Some people are born gardeners.
I’m not among them, but my partner, Phil, can literally make the desert bloom. When we lived on the northern edge of the Sonoran Desert, Phil grew my go-to oasis on the small square of our back patio, a container garden just outside the kitchen door. It came complete with a small fountain fed by stored rainwater, serving hummingbirds as well as me.
Illustration: Lois Fletcher-Cush
When I felt hungry for more, I’d head to the nearby Tucson Botanical Gardens, which were founded by our happy and eccentric neighbour Harrison Yocum. In his own backyard, reputedly to invite beneficial spirits and ward away the rest, Yocum had stacked hundreds of precisely placed stone and crystal cairns. At the Botanical Gardens, he had planted an extensive collection of mints, which were as out of place in a desert as I. I’d visit them to open a lacuna within my busy mind, running my hands lightly up their square stems to gather their varied fragrances—chocolate mint, apple mint, ginger mint—their scent alone my feast.
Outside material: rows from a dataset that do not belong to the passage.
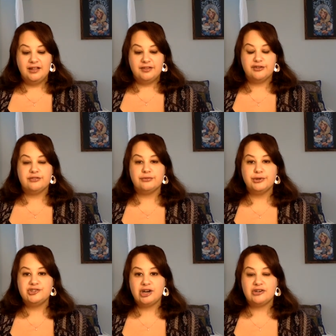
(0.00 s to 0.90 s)
They are the
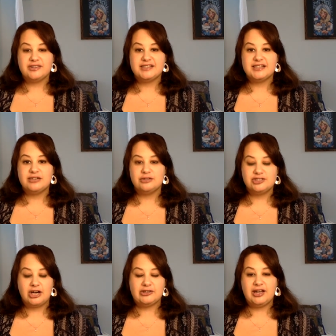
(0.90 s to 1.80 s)
root chakra, the sacral
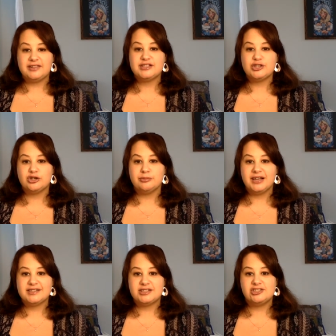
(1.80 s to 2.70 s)
chakra, and the solar
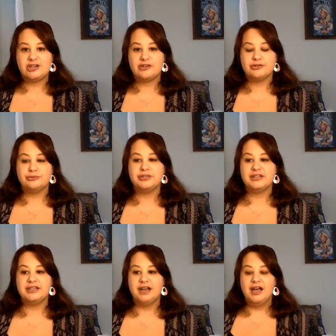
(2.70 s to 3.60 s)
plexus chakra,
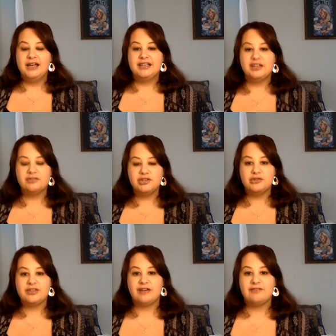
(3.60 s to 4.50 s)
really giving
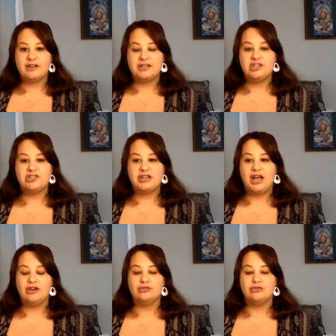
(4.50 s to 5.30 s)
you that foundation and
If I arrived with heaviness in my heart or dryness in my spirit, these evils would be banished by Yocum’s community paradise.
I was grateful for these gardens, but my own first essays into horticulture waited until I had moved from Arizona to New Zealand’s more hospitable climate. My first step was to develop a small herb garden just outside our kitchen window, a spiral of about twenty species sharing a square metre or so. Later I added a simple set of containers on the back porch, including several potted mints, inspired by my Arizona havens. In the meantime, Phil complimented my pottering by converting our one-hectare lifestyle block into an edible paradise of organically-grown goodness. (Well, I did help.)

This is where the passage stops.